La Cantatrice chauve présentée au Théâtre du Gymnase
Elle se coiffe toujours de la même façon
Servie par une mise en scène échevelée de Daniel Benoin, La Cantatrice chauve de Ionesco a réussi son pari au Gymnase. Un exercice qui s’annonçait périlleux, pour une pièce écrite en 1950 et montée régulièrement depuis.
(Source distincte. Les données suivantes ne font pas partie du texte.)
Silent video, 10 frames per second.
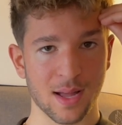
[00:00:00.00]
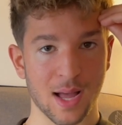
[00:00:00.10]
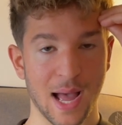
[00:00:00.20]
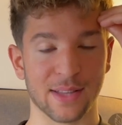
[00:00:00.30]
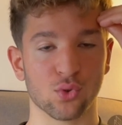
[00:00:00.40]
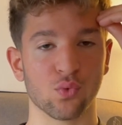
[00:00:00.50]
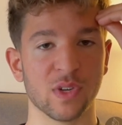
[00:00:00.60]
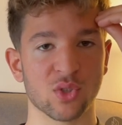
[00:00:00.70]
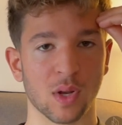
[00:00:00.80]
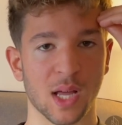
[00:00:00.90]
and to
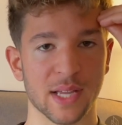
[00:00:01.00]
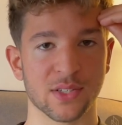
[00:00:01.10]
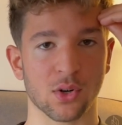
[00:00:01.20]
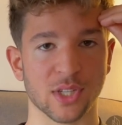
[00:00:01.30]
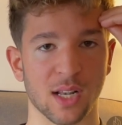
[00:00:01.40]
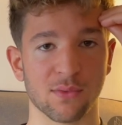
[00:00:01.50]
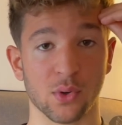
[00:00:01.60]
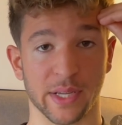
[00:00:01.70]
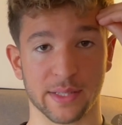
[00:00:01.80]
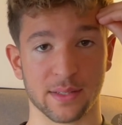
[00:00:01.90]
visualize yourself
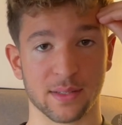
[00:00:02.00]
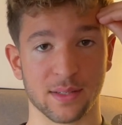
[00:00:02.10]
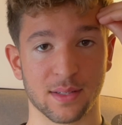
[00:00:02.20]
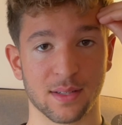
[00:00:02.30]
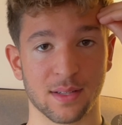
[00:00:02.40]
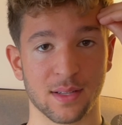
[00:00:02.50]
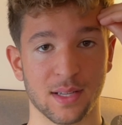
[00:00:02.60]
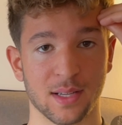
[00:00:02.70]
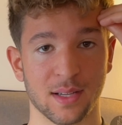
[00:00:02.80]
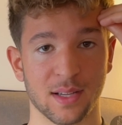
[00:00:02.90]
doing it.
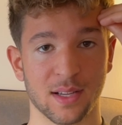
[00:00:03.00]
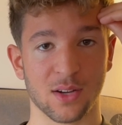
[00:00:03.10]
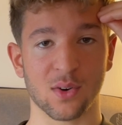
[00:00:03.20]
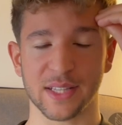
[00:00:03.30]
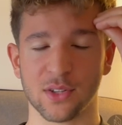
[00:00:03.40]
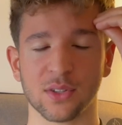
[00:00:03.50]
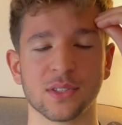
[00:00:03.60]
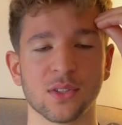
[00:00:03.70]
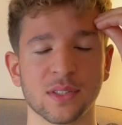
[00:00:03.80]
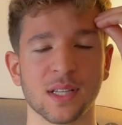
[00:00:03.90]
Really,
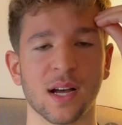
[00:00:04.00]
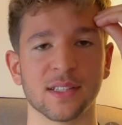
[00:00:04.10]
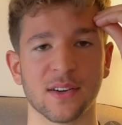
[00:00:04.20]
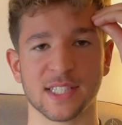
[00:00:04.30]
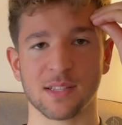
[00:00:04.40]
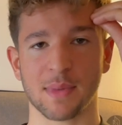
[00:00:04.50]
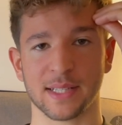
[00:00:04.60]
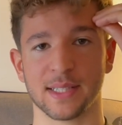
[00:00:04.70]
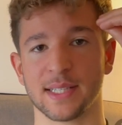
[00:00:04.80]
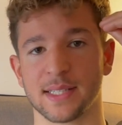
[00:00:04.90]
don't
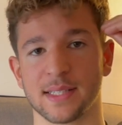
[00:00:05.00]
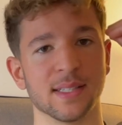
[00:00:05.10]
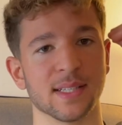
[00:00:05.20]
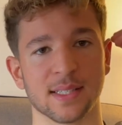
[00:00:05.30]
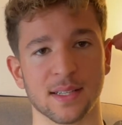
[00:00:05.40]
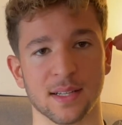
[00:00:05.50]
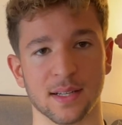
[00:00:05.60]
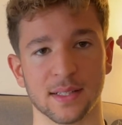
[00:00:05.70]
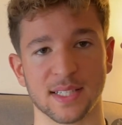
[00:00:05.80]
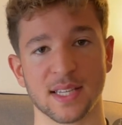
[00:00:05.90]
underestimate
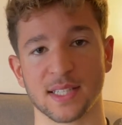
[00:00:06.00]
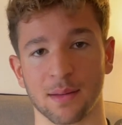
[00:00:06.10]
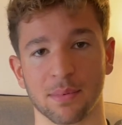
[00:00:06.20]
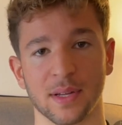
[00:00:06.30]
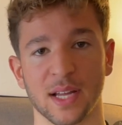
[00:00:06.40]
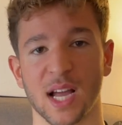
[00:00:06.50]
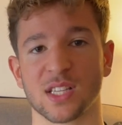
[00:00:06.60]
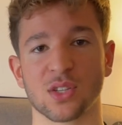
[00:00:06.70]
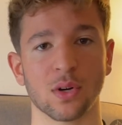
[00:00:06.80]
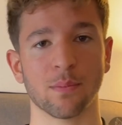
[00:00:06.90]
this step. It's
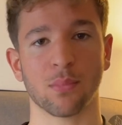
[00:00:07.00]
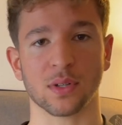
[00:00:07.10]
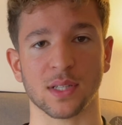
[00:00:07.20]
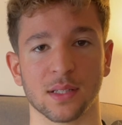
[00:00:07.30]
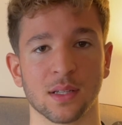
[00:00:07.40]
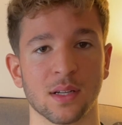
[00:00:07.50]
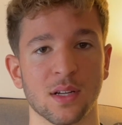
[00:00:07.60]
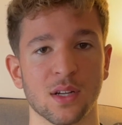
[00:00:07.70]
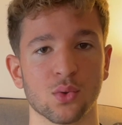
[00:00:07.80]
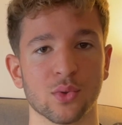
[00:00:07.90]
so important
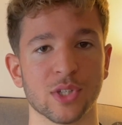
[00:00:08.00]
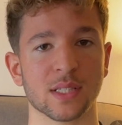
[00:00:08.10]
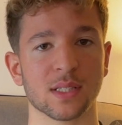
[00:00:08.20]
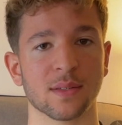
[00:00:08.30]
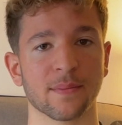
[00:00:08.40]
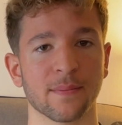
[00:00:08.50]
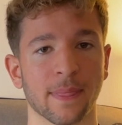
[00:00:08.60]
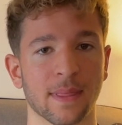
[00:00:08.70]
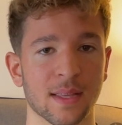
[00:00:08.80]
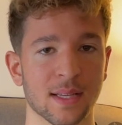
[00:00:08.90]
to just
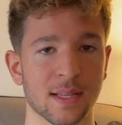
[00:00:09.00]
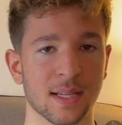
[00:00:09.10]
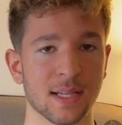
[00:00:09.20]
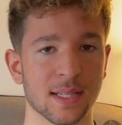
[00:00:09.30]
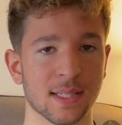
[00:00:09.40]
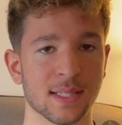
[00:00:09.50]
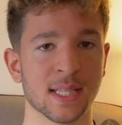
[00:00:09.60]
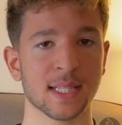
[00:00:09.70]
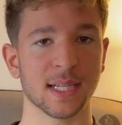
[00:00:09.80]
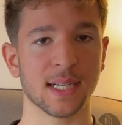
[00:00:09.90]

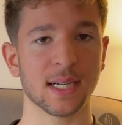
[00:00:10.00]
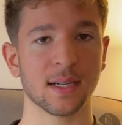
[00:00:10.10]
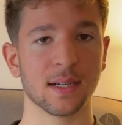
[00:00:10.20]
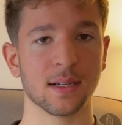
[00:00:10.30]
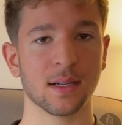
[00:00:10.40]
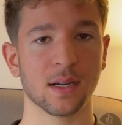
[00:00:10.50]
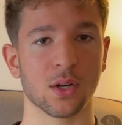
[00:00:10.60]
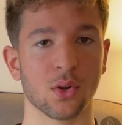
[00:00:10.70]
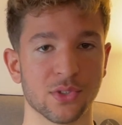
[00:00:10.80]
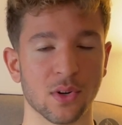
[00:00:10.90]
sit there,
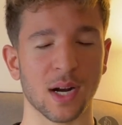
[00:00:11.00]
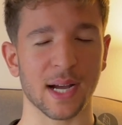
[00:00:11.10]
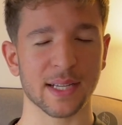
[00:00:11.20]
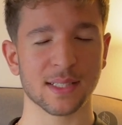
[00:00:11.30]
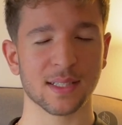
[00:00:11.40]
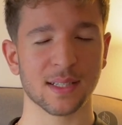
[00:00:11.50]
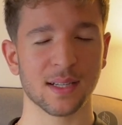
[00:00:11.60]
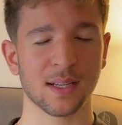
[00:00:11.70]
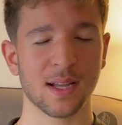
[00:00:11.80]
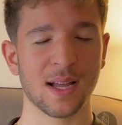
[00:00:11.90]
close your eyes,
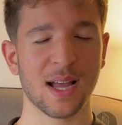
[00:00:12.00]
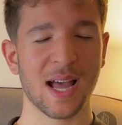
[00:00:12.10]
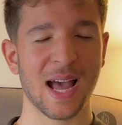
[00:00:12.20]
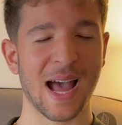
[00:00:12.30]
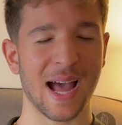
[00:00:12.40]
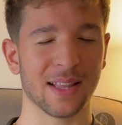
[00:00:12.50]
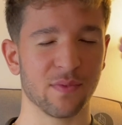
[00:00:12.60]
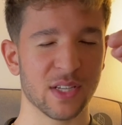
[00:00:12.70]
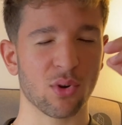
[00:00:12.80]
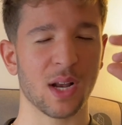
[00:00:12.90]
and
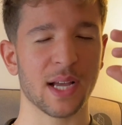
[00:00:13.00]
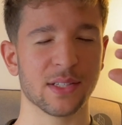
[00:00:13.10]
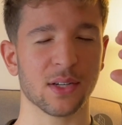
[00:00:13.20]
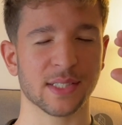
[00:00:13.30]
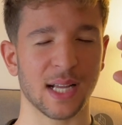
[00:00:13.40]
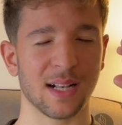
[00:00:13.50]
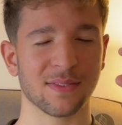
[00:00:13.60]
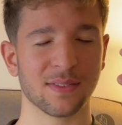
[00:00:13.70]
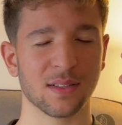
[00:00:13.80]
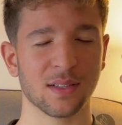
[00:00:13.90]
visualize
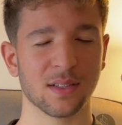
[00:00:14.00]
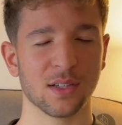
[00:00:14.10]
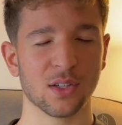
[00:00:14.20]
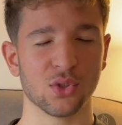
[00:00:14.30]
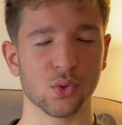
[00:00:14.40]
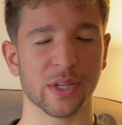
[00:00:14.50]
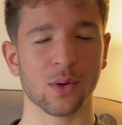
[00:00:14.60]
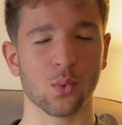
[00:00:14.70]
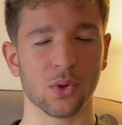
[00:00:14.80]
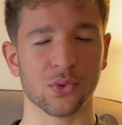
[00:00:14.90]
yourself
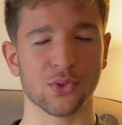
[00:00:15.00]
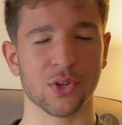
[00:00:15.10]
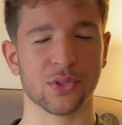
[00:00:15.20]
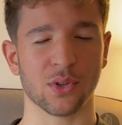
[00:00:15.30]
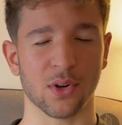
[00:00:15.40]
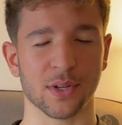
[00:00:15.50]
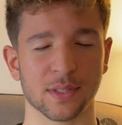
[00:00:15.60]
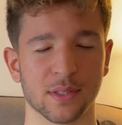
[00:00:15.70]
doing what you just learned,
Sacrée Cantatrice chauve ! Un sentier battu et re-battu régulièrement depuis un demi-siècle, ce n’est plus un sentier, c’est une autoroute. La pièce rejoint le panthéon littéraire dès sa sortie, où les critiques s’en emparent avec délice. Jouée et re-jouée, montée et démontée, à l’affiche du Théâtre de la Huchette à Paris depuis cinquante ans… l’exercice de la mise en scène relevait de la haute voltige. Daniel Benoin s’en tire magnifiquement : choisissant délibérément des codes contemporains identifiables par tous — écrans géants, musique au synthé, animateur télé —, il sert la langue ciselée de Ionesco. Six comédiens, figures grotesques au-dessus de costumes blancs, prisonniers d’une danse sociale, condamnés à se renvoyer le miroir de leur ennui. On a dit que c’était du théâtre de l’absurde, on a dit que c’était une anti-pièce, que c’était une critique de la petite bourgeoisie, on a tout dit, tout écrit, sur ce morceau de burlesque indigeste, grinçant jusqu’à la violence. Bavardage étourdissant, phrases vides articulées de plus en plus fort, parfois plus proches du vagissement désespéré que de la langue, esclavage moderne, enchaînement des individus à une condition dont ils ne peuvent s’échapper. Derrière le banal suinte la peur, le mensonge, le chaos. Tout s’emballe dans ce maelström moderne : on renifle de la cocaïne entre les seins d’une servante étendue à terre, on jette du champagne sur le sol, on parle parfois dans un micro. Benoin et ses comédiens mènent brillamment un mariage aventureux entre le texte et cette mise en scène débridée où le sens, le génie des mots rejaillissent et éclaboussent. A la question « Et la cantatrice chauve ? », un personnage répond : « Elle se coiffe toujours de la même façon. » On ne peut qu’opiner, ébloui. Oui, cette cantatrice-là, ici coiffée punk, contemporaine, est toujours aussi mordante, dérangeante, farouchement intemporelle. Une réussite.
Texte : Bénédicte Jouve
photo : Fraicher-Matthey
La Cantatrice chauve était présentée au Théâtre du Gymnase du 22 au 29/04.